The brewer Heineken has shown decreases in its volumes in South Africa and Nigeria in its third-quarter report along with its forecasts for 2024.
According to The Times, the company reported that despite demand slowing in many areas as inflation hits, it made more money in the third quarter of the year as a result of increased prices.
The CEO, Dolf van den Brink, said in a statement that the company’s output for Africa, the Middle East, and Europe was impacted by drops in volume from South Africa and Nigeria.
In his statement, the CEO said, “We saw a return to volume growth in the Americas, led by impressive results in Brazil and Mexico.

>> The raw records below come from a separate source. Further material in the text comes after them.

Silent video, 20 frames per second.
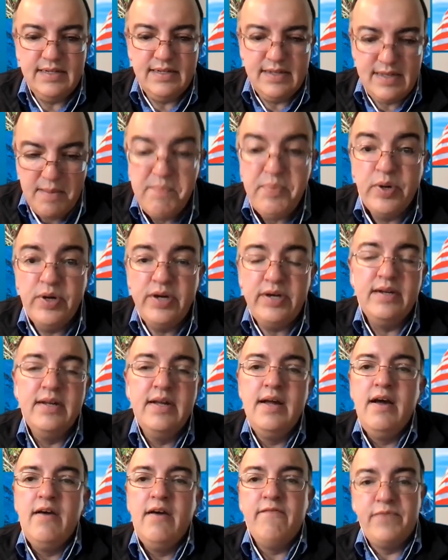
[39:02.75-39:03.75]
input
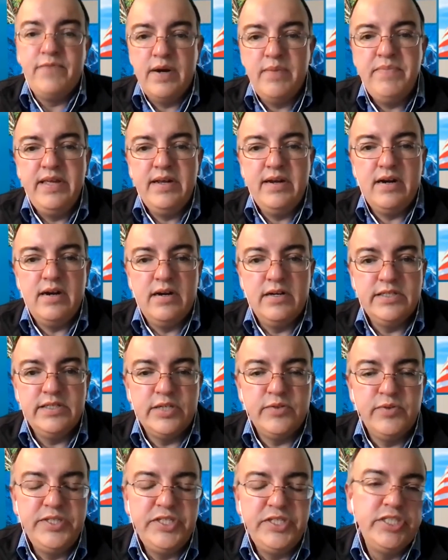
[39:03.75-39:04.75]
from the Arctic
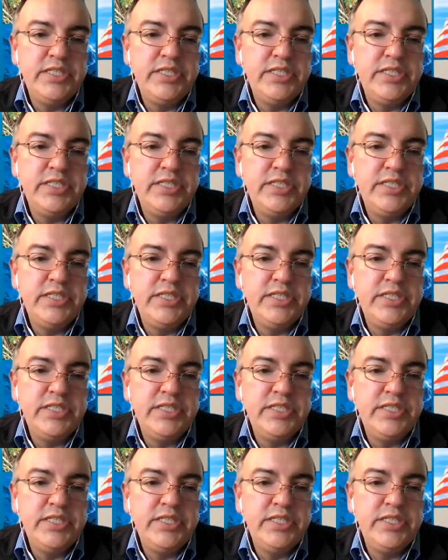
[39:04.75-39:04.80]
research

Asia Pacific steadily improved despite Vietnam’s continued problems. Nigeria and South Africa’s volume losses had an impact on the region of Africa, the Middle East, and Eastern Europe.”
The company said that low single-digit growth in net revenue was caused by currency devaluation and inflation. Maltina without alcohol continued to lead the market during the third quarter.
In Nigeria, net revenue (beia) increased naturally by a low single digit, primarily due to pricing adjustments made to somewhat offset notable inflation and currency devaluation. In the 1920s, overall volume fell behind the market.
“The impact of structural economic reforms and inflation continued to put significant pressure on consumers’ spending power, which disproportionately affected our premium portfolio.
“The top non-alcoholic malt offering, Maltina, continued to perform noticeably better than the market and widely held volume despite these difficult circumstances.”
According to Heineken, beer volumes fell 4.2% on a like-for-like basis from July to September, with drops observed everywhere but the Americas.
Nonetheless, the business increased net revenue before one-time items by 4.5%.
These figures were in line with market forecasts, as analysts polled by the company predicted a 4.8% increase in revenue and a 4.3% decline in volumes.
Heineken restated its earlier estimate for 2023, predicting that operating profit growth would range from zero to a mid-single-digit percentage increase.
Despite a drop in volume globally, the company’s revenue increased by 4.5% to €9.6 billion for the quarter.
It also mentioned that revenues were negatively impacted by currency devaluation in African nations by €397 million, but part of the losses were offset by a strong peso in Mexico.
According to the statement, “A stronger Mexican Peso helped offset some of the €397 million (YTD: €488 million) revenue impact caused by currency translation, which was primarily caused by the devaluation of African currencies.
” The integration of Distell and Namibian Breweries was the primary source of the €276 million (YTD: €507 million) contribution from consolidation effects.”